Leaders in Marshall County met with officials at the company around 1 p.m. Tuesday. Mayor Tim Walker said he was not happy by the company's decision, especially after the investment that city has made to the company and the facility.

State Representative Kerry Rich of Albertville said they will be doing what they can to help workers who are not able to make the move to Guntersville or Russellville.

Unemployment, job training, and workforce development will be available to help people in the short term, Rich said. But for the long term, he said the focus must now be on finding a new industry.

"I feel like in time, enough prospects will be brought in to look at this, that an industry will be attracted to fill that facility out there, but this company, they need to make sure that it's available," said Rich.
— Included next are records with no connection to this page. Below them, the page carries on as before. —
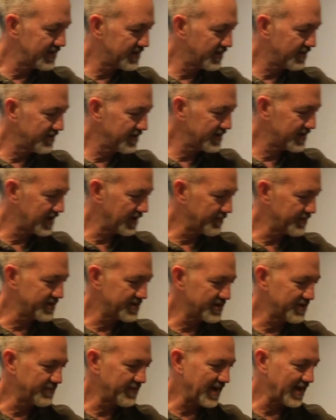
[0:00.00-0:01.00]
turn the
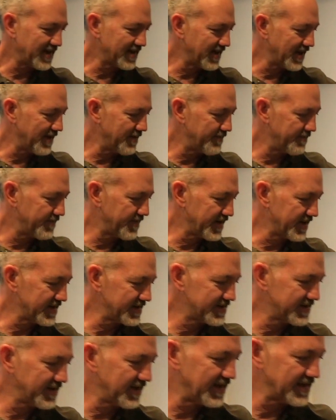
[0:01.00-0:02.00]
temperature back up, but it
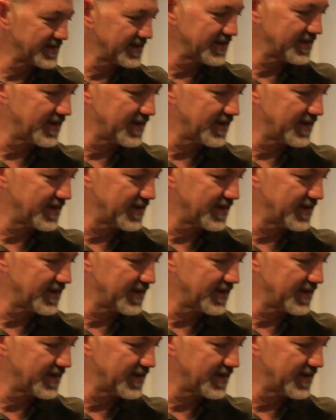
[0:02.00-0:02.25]
still hasn't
Walker said Pilgrim's Pride began operations here in 2007, taking over for Goldkist. He said he is upset that as the plant has grown, the city has aided in utility infrastructure to meet the plant's growing demand. Now the company is closing, stripping the plant, and taking its assets with them, preventing Boaz from being able to lure another processing plant.

"I would be careful in those communities to make sure they don't get them in there and increase their capacities and the next thing, they leave the community holding the bag," said Walker.

As for the farmers who send their chickens to the plant, Senator Clay Scofield said he does not anticipate contracts to be broken, but is concerned about lag times, which could be detrimental to farmers.

"What I am concerned with is our out-time. In other words, how long we have between flocks of chickens from the time that we sell to the time we get baby chicks in, because the longer that out-time, again, those note payments continue to come," said Sen. Scofield.

Mayor Walker said he has been told the plant is set for closure January 24.